◆ **EXERCISE**: A faithful copy of all the data is the goal; omit the pictures.

◆ **THE DATA**:
· · · · ·

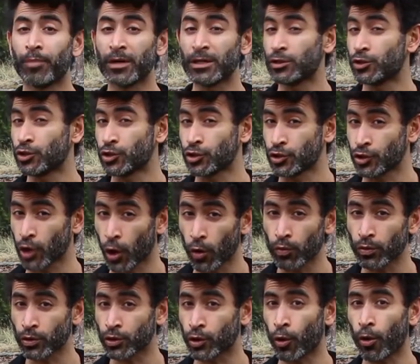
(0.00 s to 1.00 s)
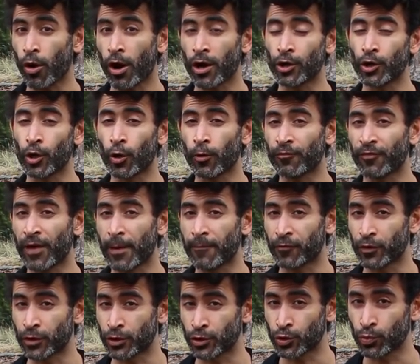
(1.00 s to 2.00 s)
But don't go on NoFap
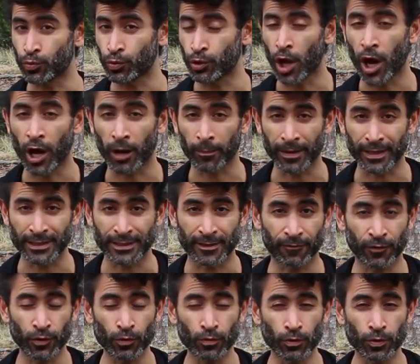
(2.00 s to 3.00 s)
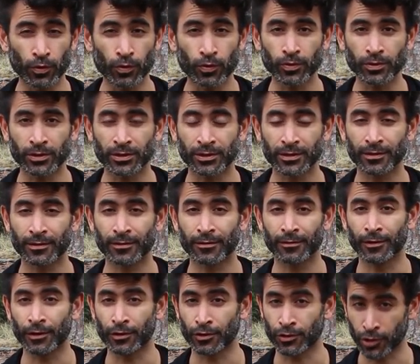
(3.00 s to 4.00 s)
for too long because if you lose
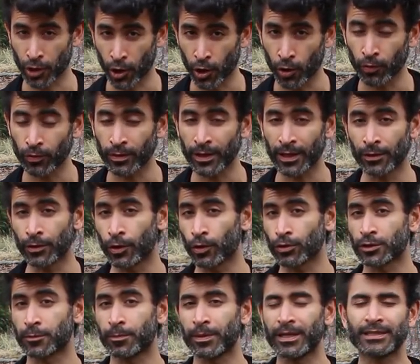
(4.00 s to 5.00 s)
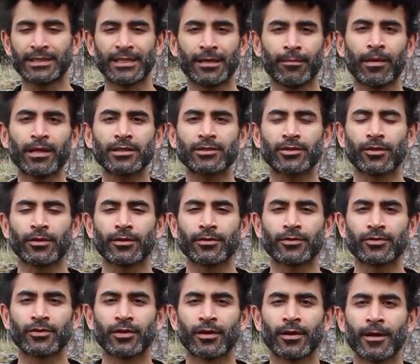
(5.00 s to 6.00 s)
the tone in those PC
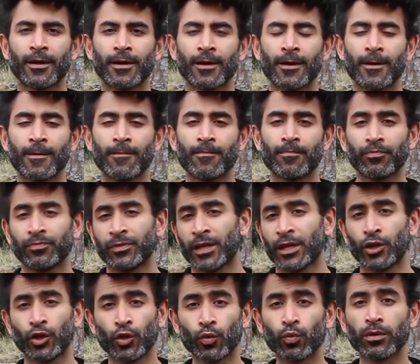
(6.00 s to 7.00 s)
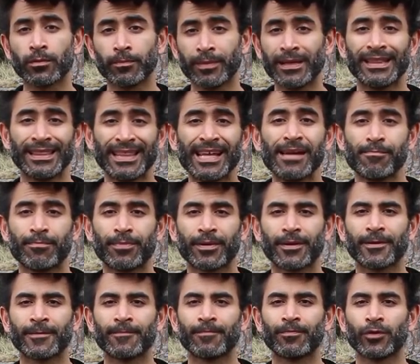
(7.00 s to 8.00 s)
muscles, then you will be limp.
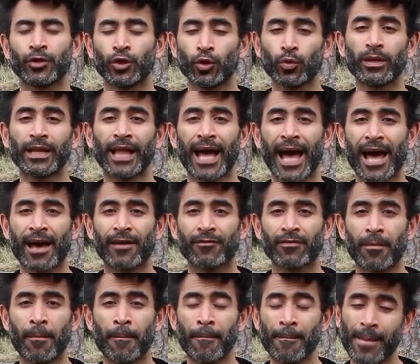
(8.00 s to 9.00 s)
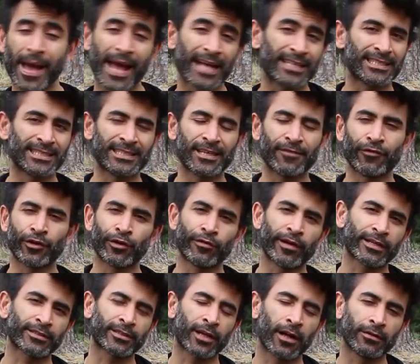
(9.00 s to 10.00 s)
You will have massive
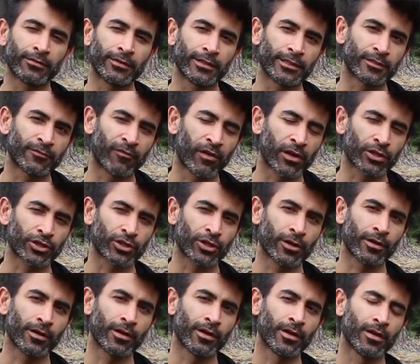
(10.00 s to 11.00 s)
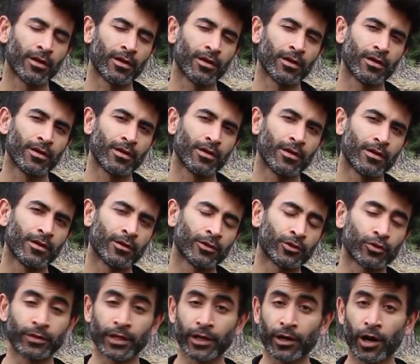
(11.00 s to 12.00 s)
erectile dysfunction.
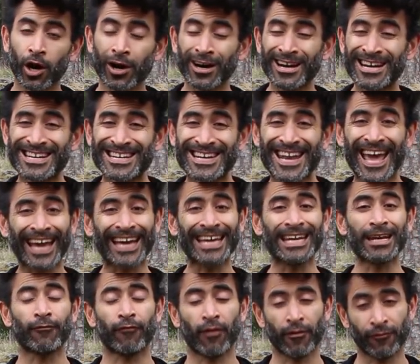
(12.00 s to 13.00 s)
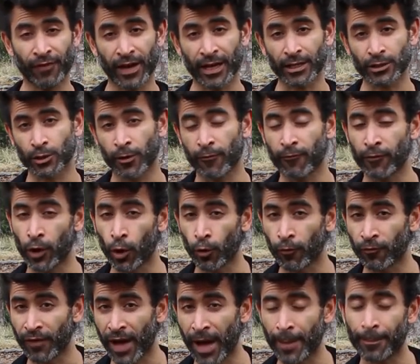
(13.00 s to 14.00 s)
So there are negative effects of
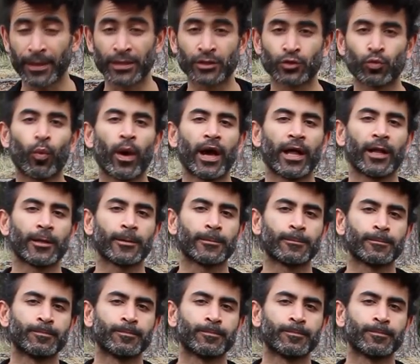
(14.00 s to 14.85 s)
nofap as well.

· · · · ·

◆ **RESPONSE BELOW**:
(0.00 s to 1.00 s)
(1.00 s to 2.00 s)
But don't go on NoFap
(2.00 s to 3.00 s)
(3.00 s to 4.00 s)
for too long because if you lose
(4.00 s to 5.00 s)
(5.00 s to 6.00 s)
the tone in those PC
(6.00 s to 7.00 s)
(7.00 s to 8.00 s)
muscles, then you will be limp.
(8.00 s to 9.00 s)
(9.00 s to 10.00 s)
You will have massive
(10.00 s to 11.00 s)
(11.00 s to 12.00 s)
erectile dysfunction.
(12.00 s to 13.00 s)
(13.00 s to 14.00 s)
So there are negative effects of
(14.00 s to 14.85 s)
nofap as well.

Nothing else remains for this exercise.